Le Haut comité d'évaluation de la condition militaire estimait en 2022 que des ajustements à la pratique restaient possibles : l'âge n'est pas assez pris en compte, non plus que l'ancienneté ; l'affectation privilégiée au plus près de la zone géographique souhaitée n'est pas encore la règle... Recourir davantage au télétravail dans les fonctions qui s'y prêtent, et réduire la mobilité géographique au strict nécessaire opérationnel devraient être des objectifs à regarder de plus près.

2. La formation et la gestion des ressources humaines

La fonction de recrutement pourrait sans doute gagner en efficacité. La procédure dure en tout de quatre à six mois, et le principal goulot d'étranglement se situe au niveau de l'aptitude médicale. La réforme prévue du service de santé des armées n'empêche pas d'imaginer un système plus ambitieux de réserve citoyenne pour absorber les flux. La communication des armées sur le recrutement est en outre puissante, mais extraordinairement foisonnante, et gagnerait à être centralisée sur un portail mieux identifié.

La promotion de la mixité est un autre chantier d'importance. Beaucoup a été fait en la matière, mais les discriminations et les violences peuvent rester un frein à l'engagement. Le rapport remis au ministre en juin dernier par le collège des inspecteurs généraux des armées doit être suivi d'effets. Les rapporteures s'interrogent toutefois sur l'opportunité de maintenir la cellule Thémis au sein du ministère, observant qu'en Allemagne, le « commissaire parlementaire aux forces armées » parvient à cumuler la connaissance du fonctionnement de l'institution et la fonction de destinataire des plaintes individuelles.
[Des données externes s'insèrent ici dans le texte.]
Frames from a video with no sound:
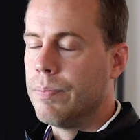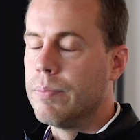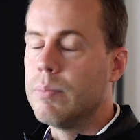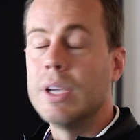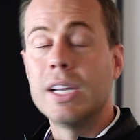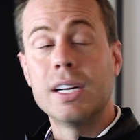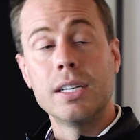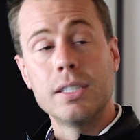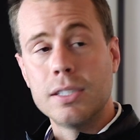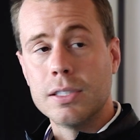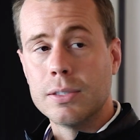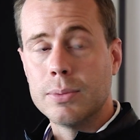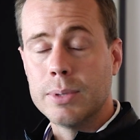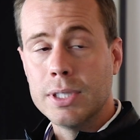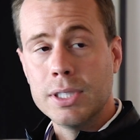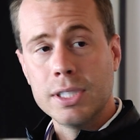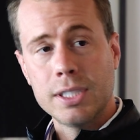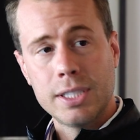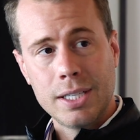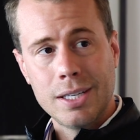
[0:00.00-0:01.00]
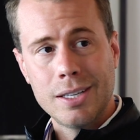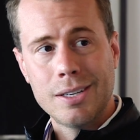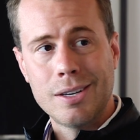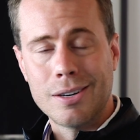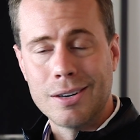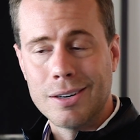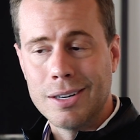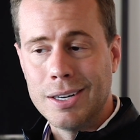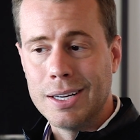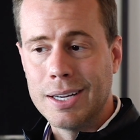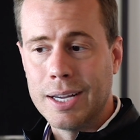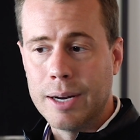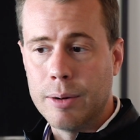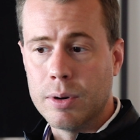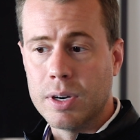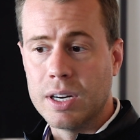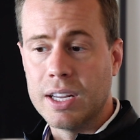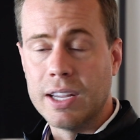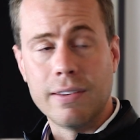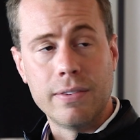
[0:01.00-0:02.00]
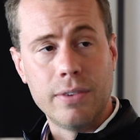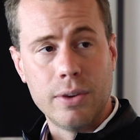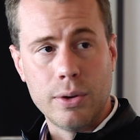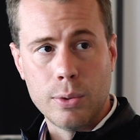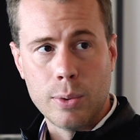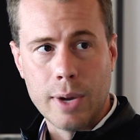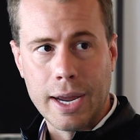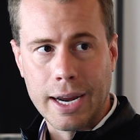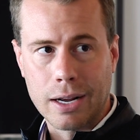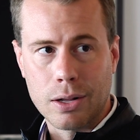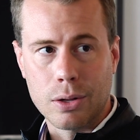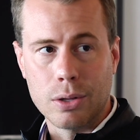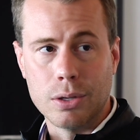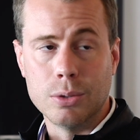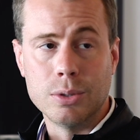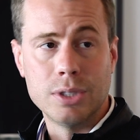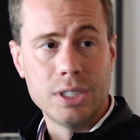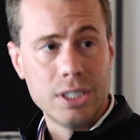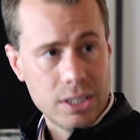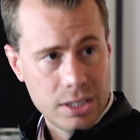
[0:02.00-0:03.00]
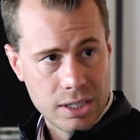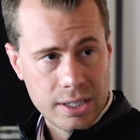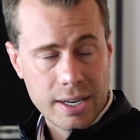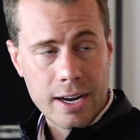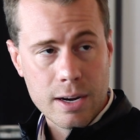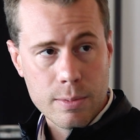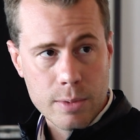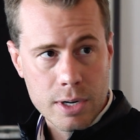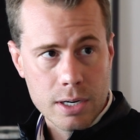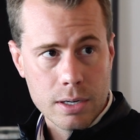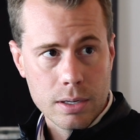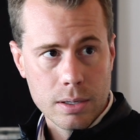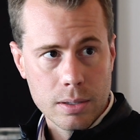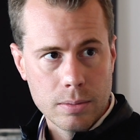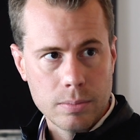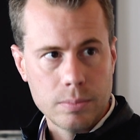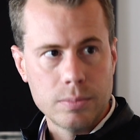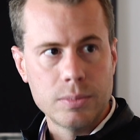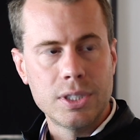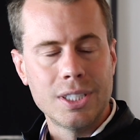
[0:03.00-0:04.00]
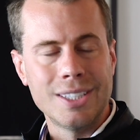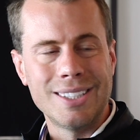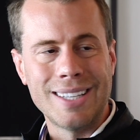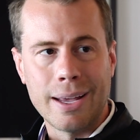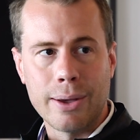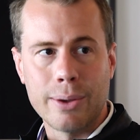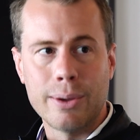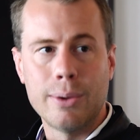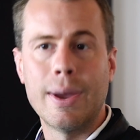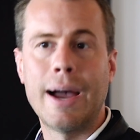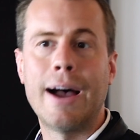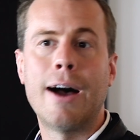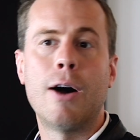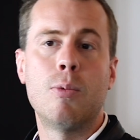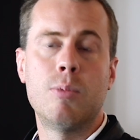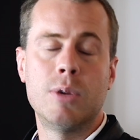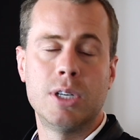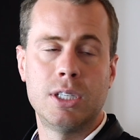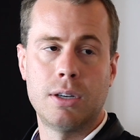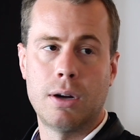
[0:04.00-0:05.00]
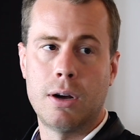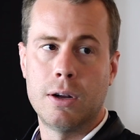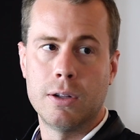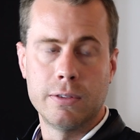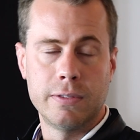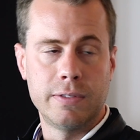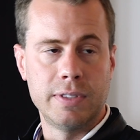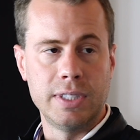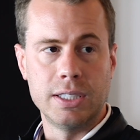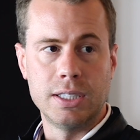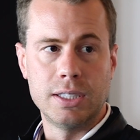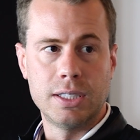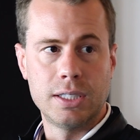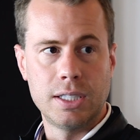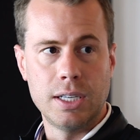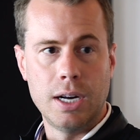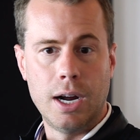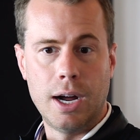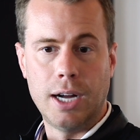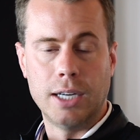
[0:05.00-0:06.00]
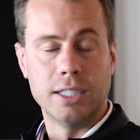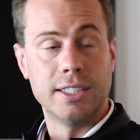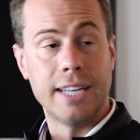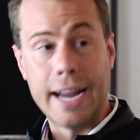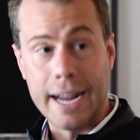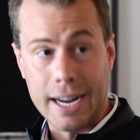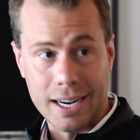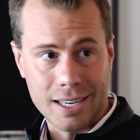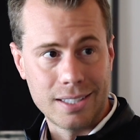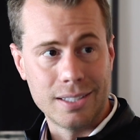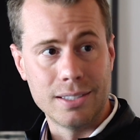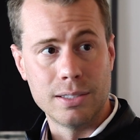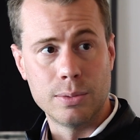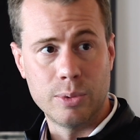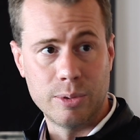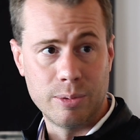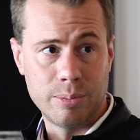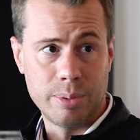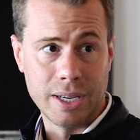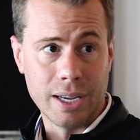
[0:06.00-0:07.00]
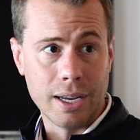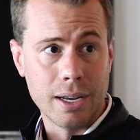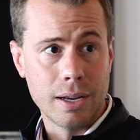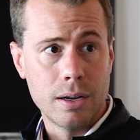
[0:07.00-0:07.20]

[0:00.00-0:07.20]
Because your real estate attorney can give you a closing statement to tell you how much all of these taxes will be.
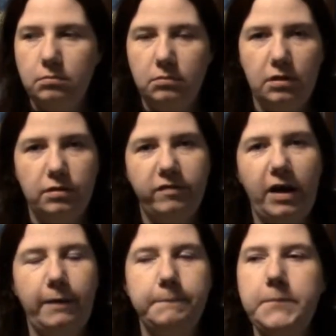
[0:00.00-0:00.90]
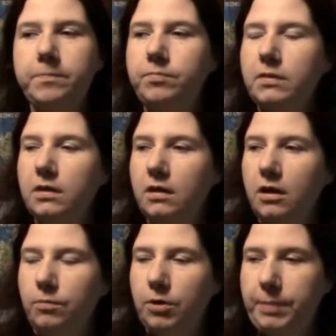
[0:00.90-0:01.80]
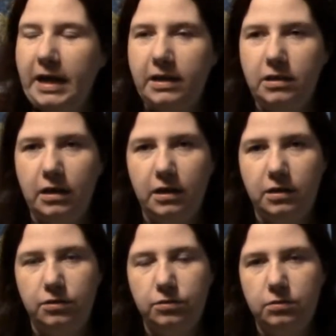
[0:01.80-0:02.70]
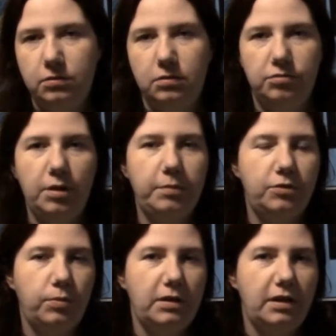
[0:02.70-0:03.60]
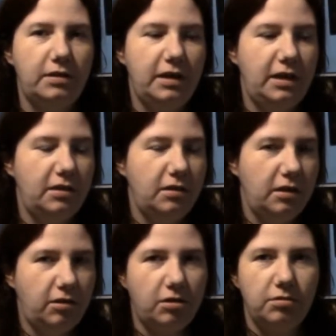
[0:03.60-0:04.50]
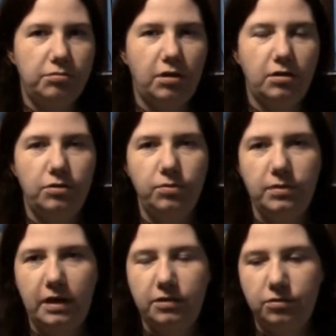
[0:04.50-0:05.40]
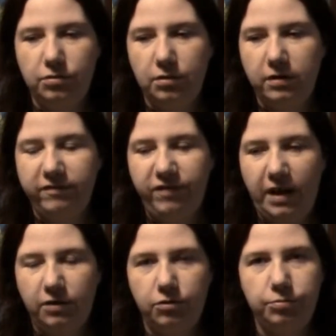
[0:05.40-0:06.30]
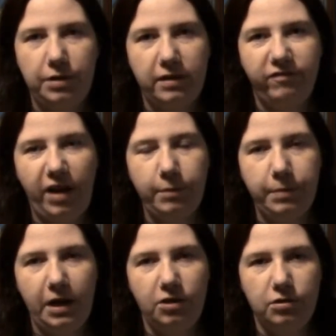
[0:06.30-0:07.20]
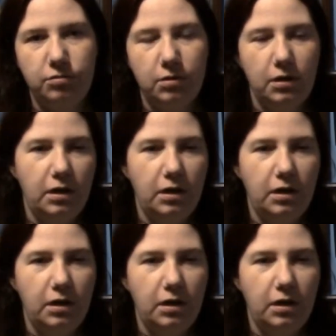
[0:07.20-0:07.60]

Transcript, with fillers: Neither have I. Well, back in uh, December twenty nineteen, an artist started doing that to their fan groups and their fan pages,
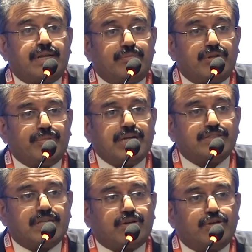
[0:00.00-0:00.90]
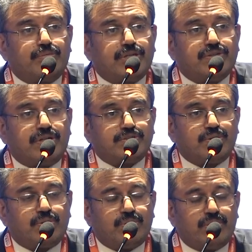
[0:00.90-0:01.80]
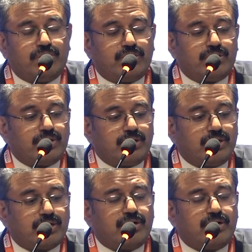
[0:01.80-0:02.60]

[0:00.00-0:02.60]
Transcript: rhabdomyosarcoma is also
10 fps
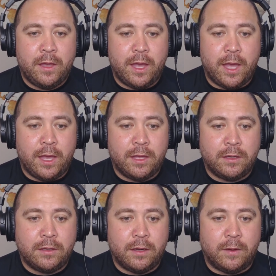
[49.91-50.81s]

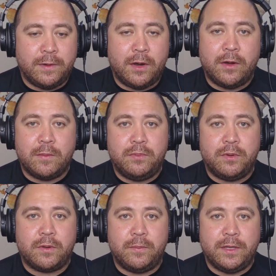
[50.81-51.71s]
and um, narrating a
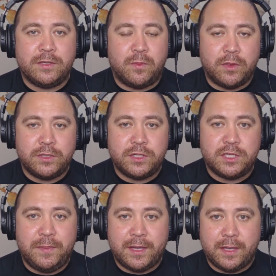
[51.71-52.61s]
book means more than just
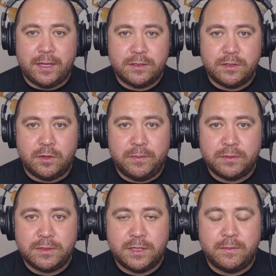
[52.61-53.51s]
speaking into your
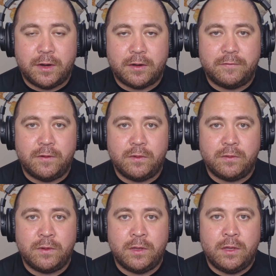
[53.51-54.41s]
built-in
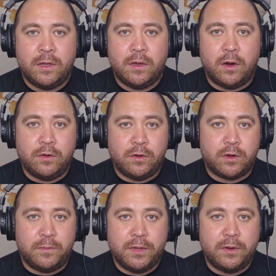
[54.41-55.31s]
microphone on your
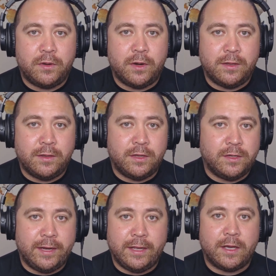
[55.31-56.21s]
computer and then
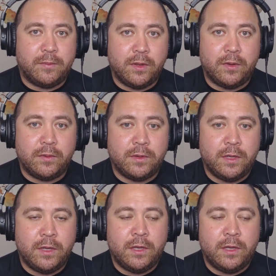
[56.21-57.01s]
hitting upload,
Les armées ont, par ailleurs, fait des efforts en matière de formation pour organiser des cursus précoces, grâce auxquels les militaires restent en moyenne 7 ans de plus dans l'armée que les autres. Cette politique suit toutefois, nécessairement avec retard, le rythme de déflation ou de reflation des effectifs, ce qui repose la question du modèle d'armée que la France se donne. L'école des mousses ou l'école militaire préparatoire technique sont, ainsi, des recréations d'établissements qui ont fermé dans les années 1980.

Enfin, la stratégie RH des armées pourrait être plus précisément pilotée. Comme elle est dépendante de la stratégie militaire elle-même, le rattachement très récent à l'état-major des armées d'un sous-chef chargé de la stratégie RH est une bonne chose. Les rapporteures préconisent toutefois de lui donner suffisamment de compétences administratives, statistiques, d'études sociologiques, pour affiner la connaissance des viviers, des tendances des jeunes générations, d'évaluations des politiques menées et de conduite du changement.